Parece totalmente posible que el arte de la curación pase
de manos de los médicos -a no ser que éstos se den cuenta de estos hechos y
avancen con el crecimiento espiritual del pueblo -, a manos de las órdenes reli giosas o de los sanadores natos que existen en
toda generación, pero que hasta ahora han vivido más o menos ignorados,
impidiéndoseles seguir la llamada de su naturaleza ante la actitud de los
ortodoxos. Así pues, el médico del futuro tendrá dos finalidades principales
que perseguir. La primera será ayudar al paciente a alcanzar un conocimiento de
sí mismo y a destacar en sí los errores fundamentales que esté cometiendo, las
deficiencias de su carácter que tenga que corregir y los defectos de su
naturaleza que tenga que erradicar y sustituir por las virtudes
correspondientes. Semejante médico tendrá que haber estudiado profundamente las
leyes que rigen a la humanidad y a la propia naturaleza humana, con vistas a
poder reconocer en todos los que a él acuden los elementos que causan el
conflicto entre el alma y la personalidad. Tiene que poder aconsejar al
paciente cómo restablecer la armonía requerida, qué acciones contra la Unidad
tiene que suspender, qué virtudes tiene que desarrollar necesariamente para
borrar sus defectos.

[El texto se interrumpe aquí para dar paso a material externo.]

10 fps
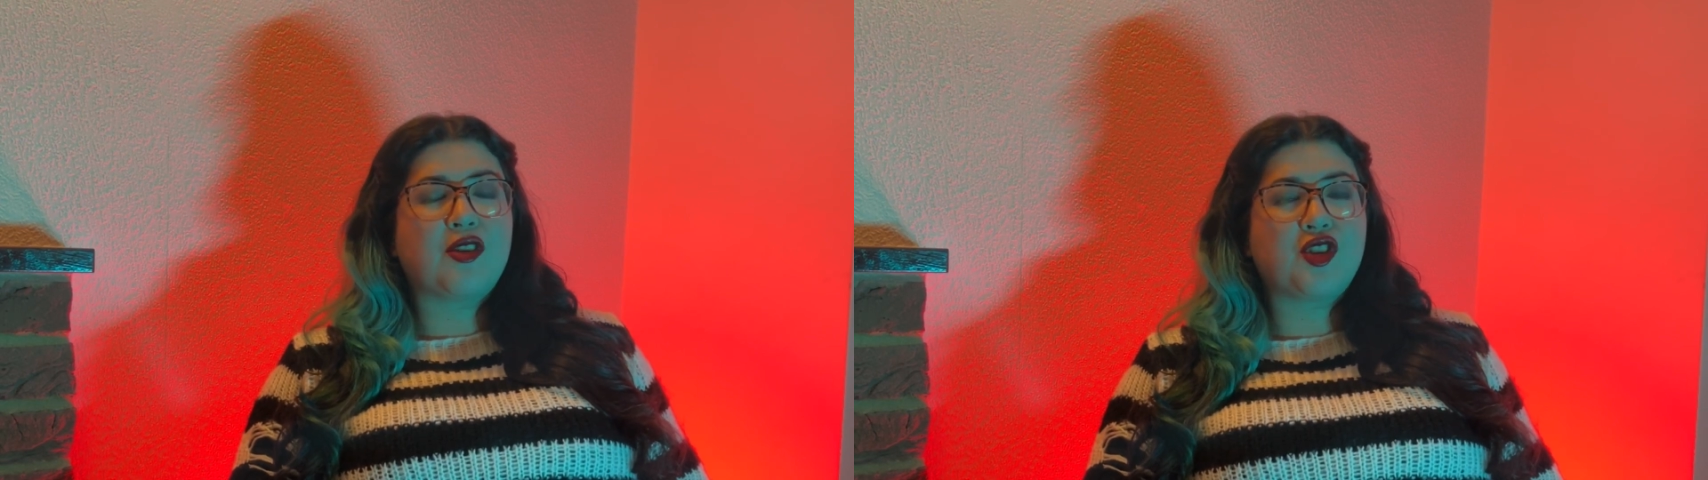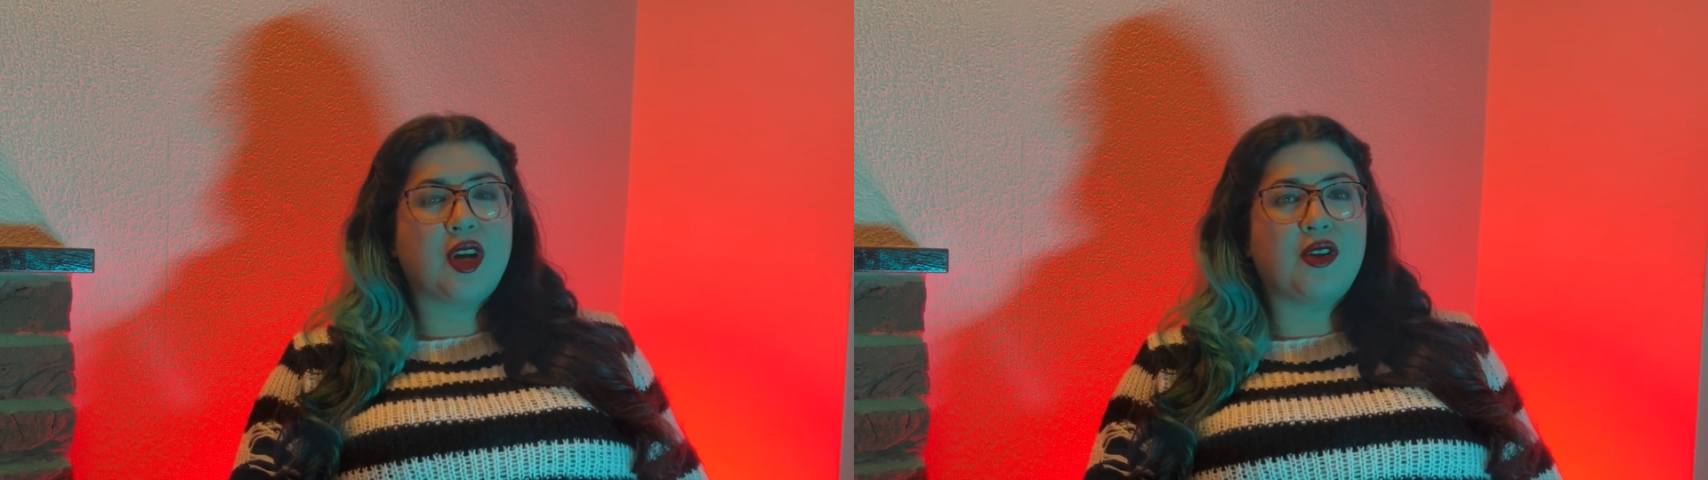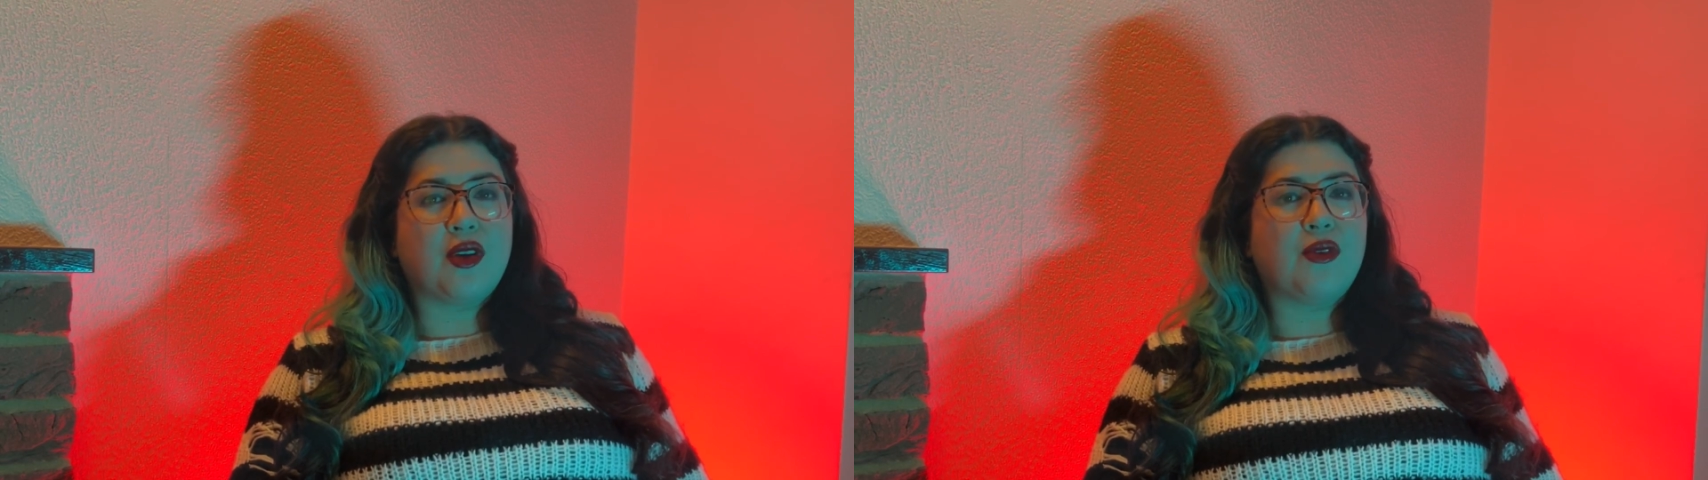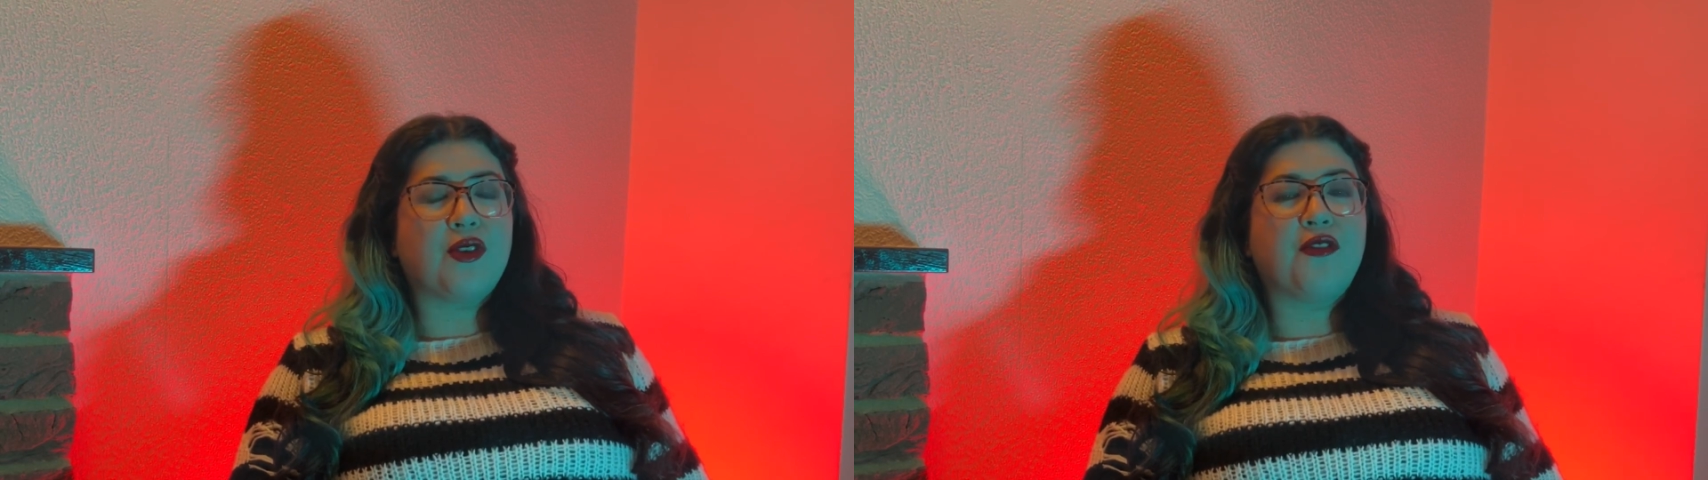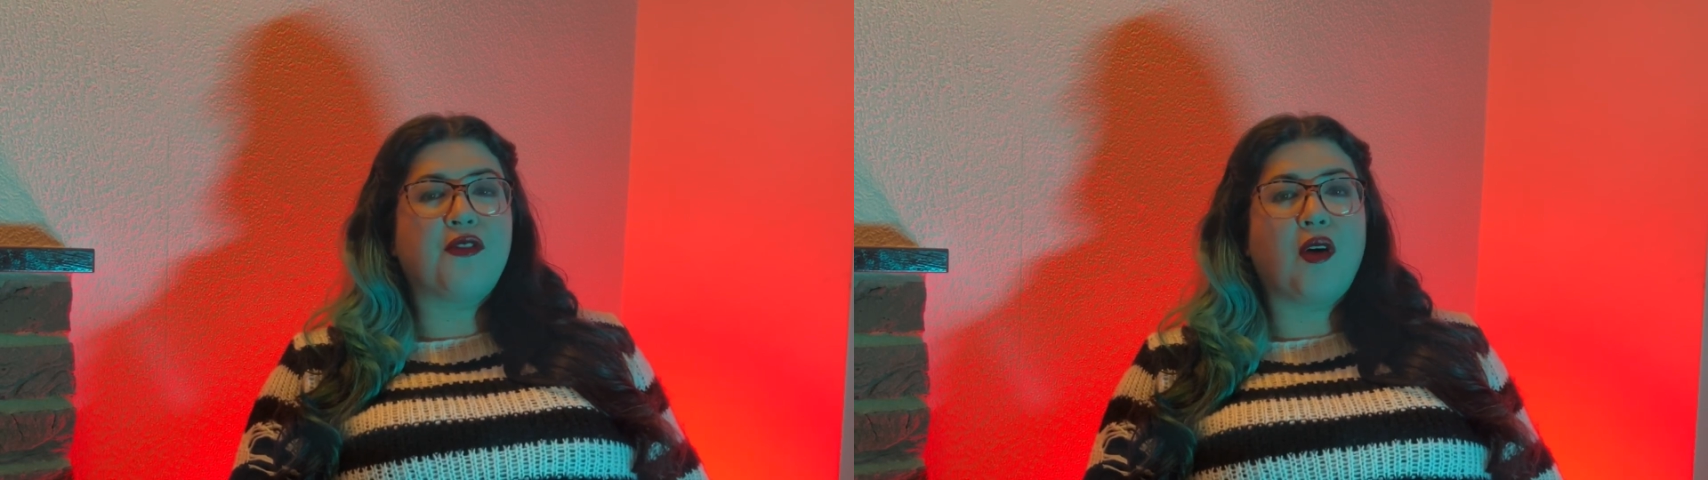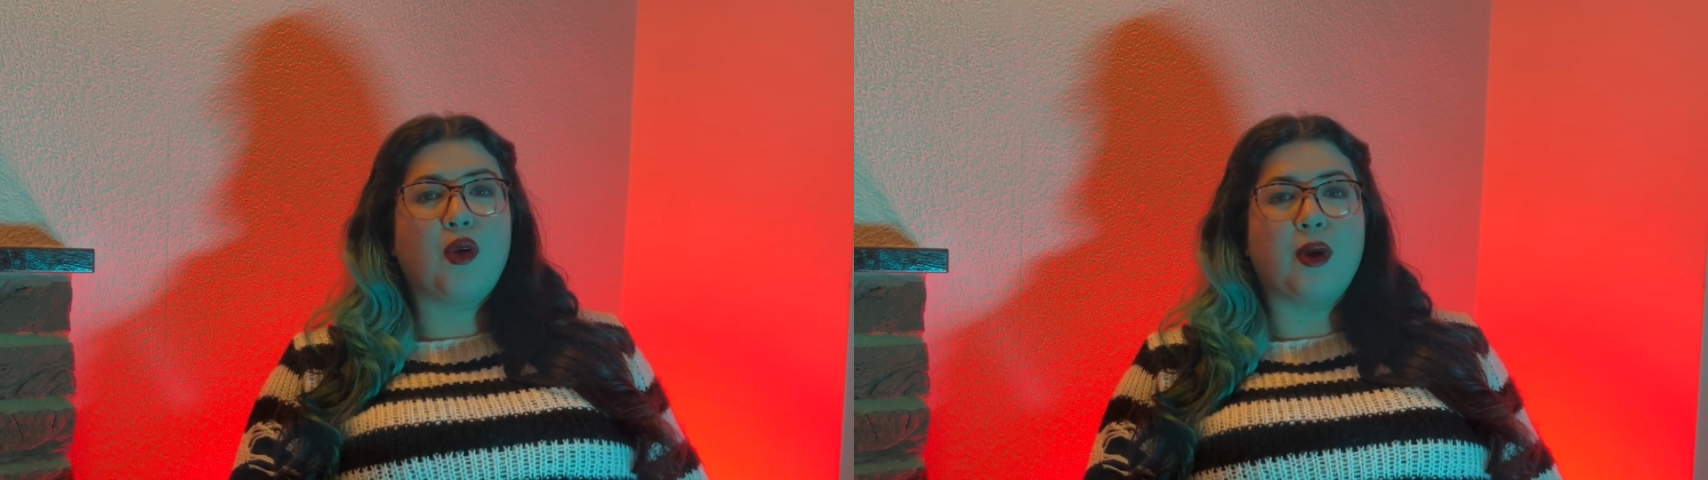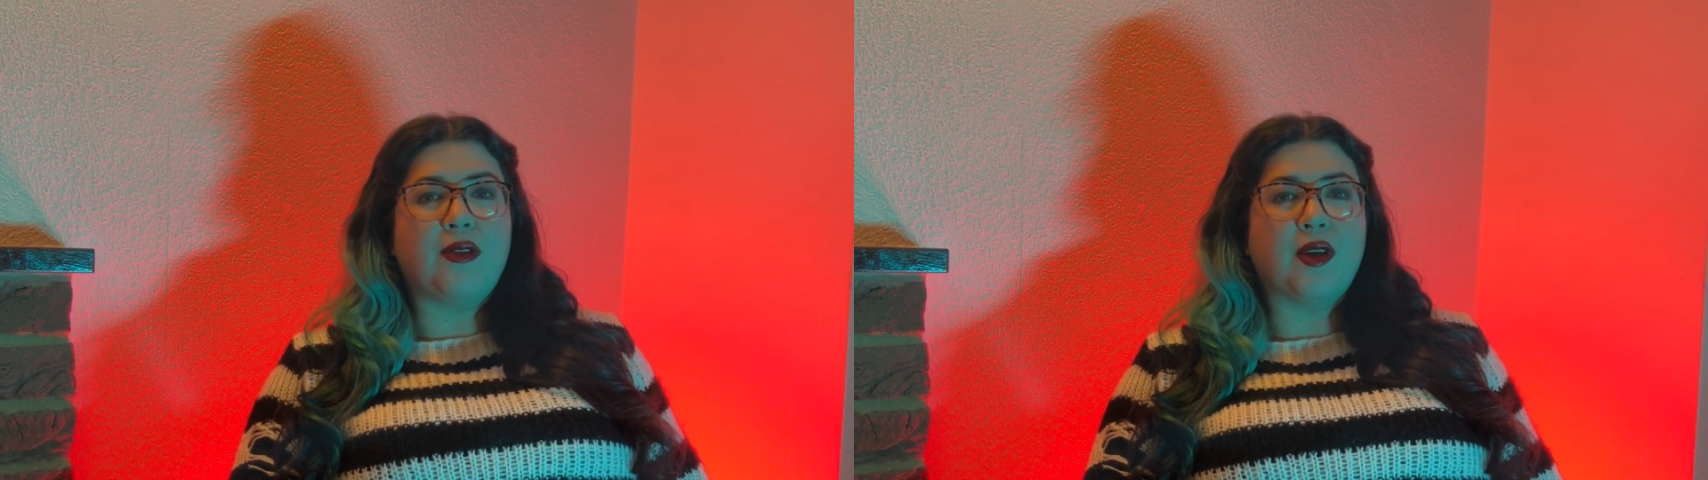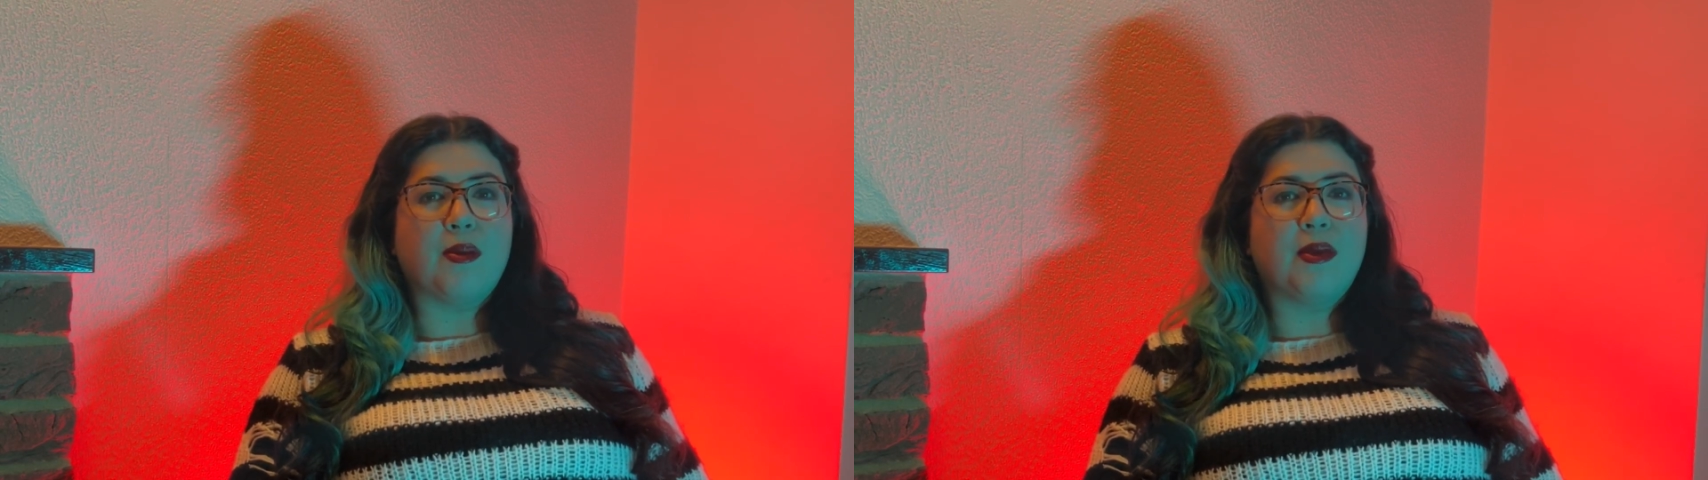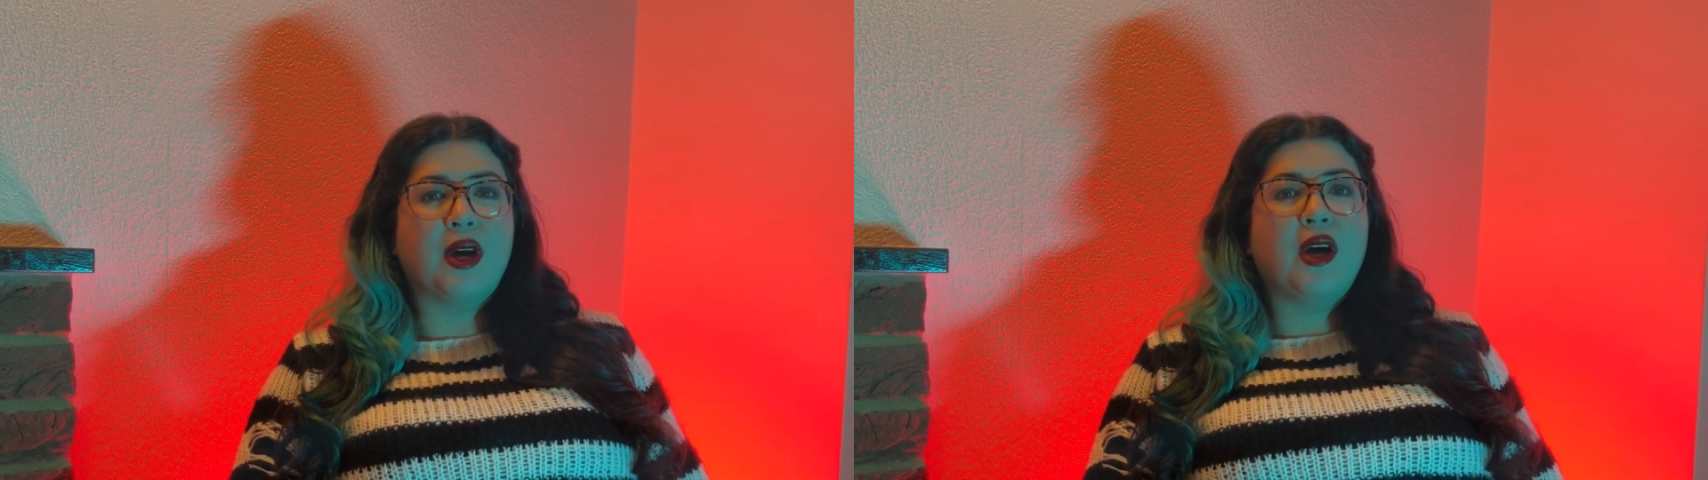shadows following them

Cada caso requerirá un cuidadoso estudio, y sólo quienes
hayan dedicado gran parte de su vida al conocimiento de la humanidad, y en
cuyos corazones arda el deseo de ayudar, podrán emprender con éxito esta
gloriosa y divina labor en pro de la humanidad, abrir los ojos al que padece e
iluminarle sobre la razón de su existencia, inspirarle esperanza, consuelo y fe
que le permitan dominar su enfermedad.
El segundo deber del médico será administrar los remedios
que auxilien al cuerpo físico a recobrar fuerza y ayuden a la mente a
serenarse, a ensanchar su campo y a buscar la perfección, trayendo paz y
armonía a toda la
personalidad. Semejantes remedios se encuentran en la
naturaleza, colocados allí por gracia del Divino Creador para cura y consuelo
de la humanidad. Se
conocen unos cuantos y otros muchos se buscan actualmente por parte de los
médicos en diferentes partes del globo, especialmente en nuestra Madre la
India, y no cabe duda que cuando estas investigaciones se desarrollen más,
recuperaremos gran parte de los conocimientos que se tenían hace dos mil años,
y el sanador del futuro tendrá a su disposición los maravilloso remedios
naturales que se nos dieron para que el hombre aliviara su enfermedad.
Así pues, la
abolición de la enfermedad dependerá de que la humanidad descubra la verdad de
las leyes inalterables de nuestro Universo y de que se adapte con humildad y
obediencia a esas leyes, trayendo la paz entre su alma y su ser, y recobrando
la verdadera alegría y feli cidad de la vida. Y la parte
correspondiente al médico consistirá en ayudar a los que sufren a conocer esa
verdad, en indicarle los medios mediante los que podrá conseguir la armonía,
inspirarle con la fe en su divinidad que todo lo vence, y administrar remedios
físicos tales que le ayuden a armonizar su personalidad y a curar su cuerpo.